It was a busy holiday weekend, and Great Britain’s national flag carrier was forced to ground all flights out of London’s two main airports, Heathrow and Gatwick—which affected the airline’s operations around the world. Oh, and the incident also affected British Airways’ call centers and online booking sites, making the situation even more frustrating for stranded passengers.
Most operations have now been restored, the airline says, but more than 1,000 flights were canceled and 75,000 passengers stranded.
But here’s the thing: The problems weren’t due to some evil cyber attack or ransomware assault. Nope, it was just another “global IT system failure,” reportedly British Airways’ sixth such incident in the last year alone!
Power supply issue blamed
As the chaos continued, British Airways CEO Alex Cruz laid the cause on a relatively short power surge that was so strong it affected the ability of a backup system to start up properly for several hours, possibly affecting data sychronization. Cruz declined to say where problem was located, and the BBC reported that Cruz is resisting calls to resign over the incident.

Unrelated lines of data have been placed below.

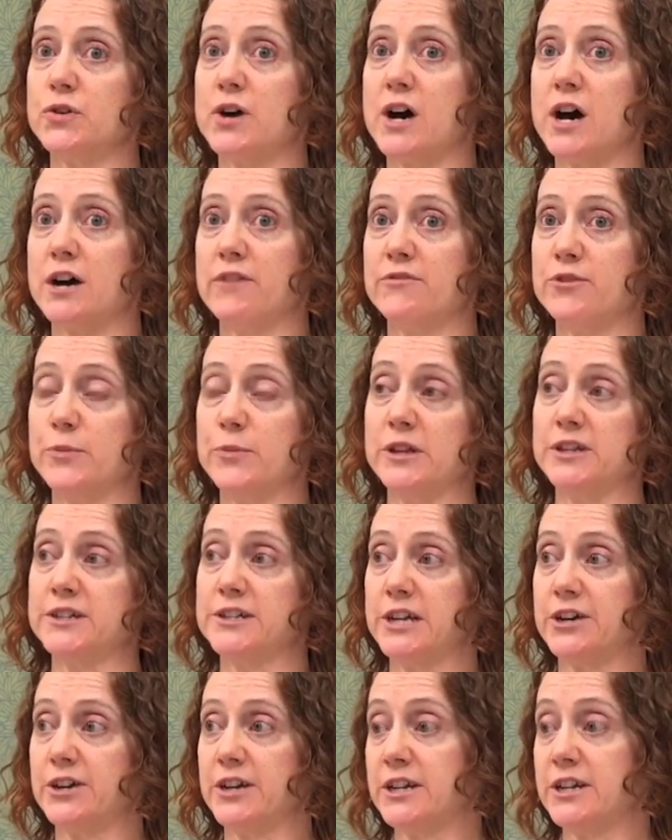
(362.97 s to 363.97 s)
of the
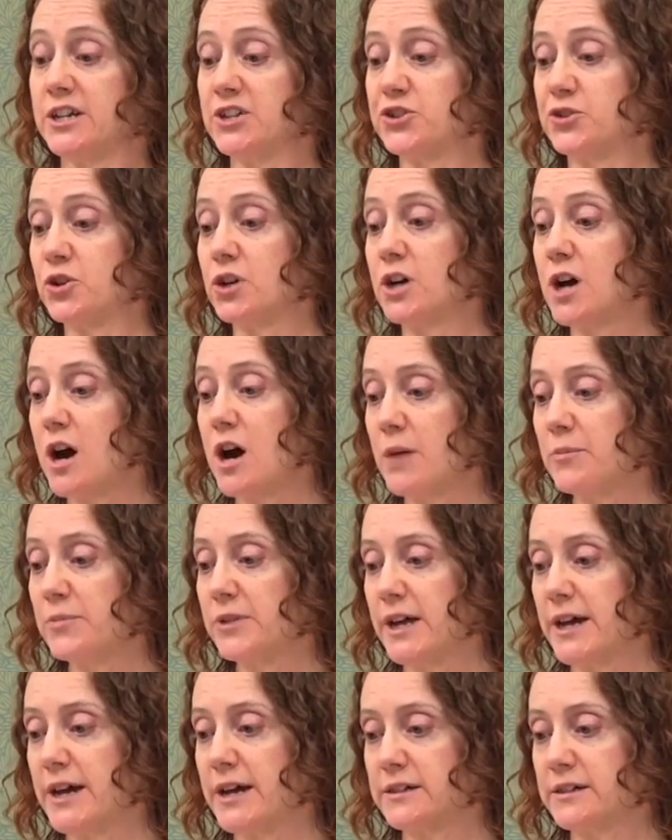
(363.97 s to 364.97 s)
military-industrial
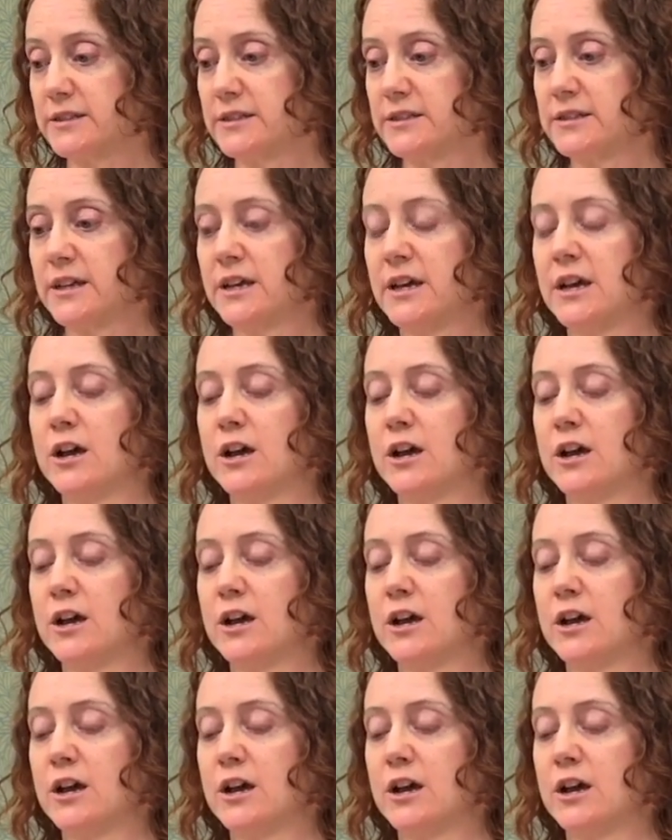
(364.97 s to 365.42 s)
complex.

According to The Independent, the airline is still working to figure out the precise causes, but some are blaming a common combination of modern and legacy technologies.According to the Register, British Airways maintains two large data centers near its Heathrow headquarters.
Meanwhile, the GMB union representing much of British Airways’ IT staff blamed the problem on the company’s recent outsourcing of many IT functions to Tata Consultancy Services in India. According to British newspaper The Sun, sources claim the airline’s backup system “failed to take over when the primary [IT system] failed due to a power cut,” and the problem spiraled out of control because “inexperienced staff in India didn’t know how to kick-start the airline’s back-up system.”
The airline responded, saying, “We would never compromise the integrity and security of our IT systems.” That sounds great except that—one way or another—those systems’ integrity has obviously been compromised. And Cruz, meanwhile, claimed the incident had nothing to do with cost cutting: “They’ve all been local issues around a local data centre, which has been managed and fixed by local resources,” he told Sky News.
+ Also on Network World: We’re learning the wrong lessons from airline IT outages +
Maybe not, but the incident points to the often-overlooked human factor in disaster recovery systems. It’s not enough to the have the equipment in place to deal with outages and other incidents. It’s not even enough to develop plans to deal with problems. It’s critical to make sure key personnel are knowledgeable and practiced in actually implementing those plans.
That usually means regular failure and back-up testing, with game-day simulations of all the things that can possibly go wrong. To be fair, I have no idea to what degree British Airways has such measures in place, but it seems clear that whatever the airline was doing, it wasn’t enough. And it isn’t hard to imagine that the complex international nature of the airline’s IT systems and staffing didn’t help.
Time to check your company’s disaster recovery capabilities
Again according to The Sun, sources close to British Airways are calling the situation “appalling.” With one saying, “No major company should be in a position where 300,000 of its customers were stranded, with little to no information. … It’s a shambles. Heads should roll for this.”
Given the magnitude of the problems, and an estimated £100 million compensation bill, it’s quite likely IT leaders could lose their jobs over the weekend’s events. And if that’s not enough to spur an immediate and careful review of your company’s disaster recovery plans and procedures, I’m not sure what you could possibly be waiting for.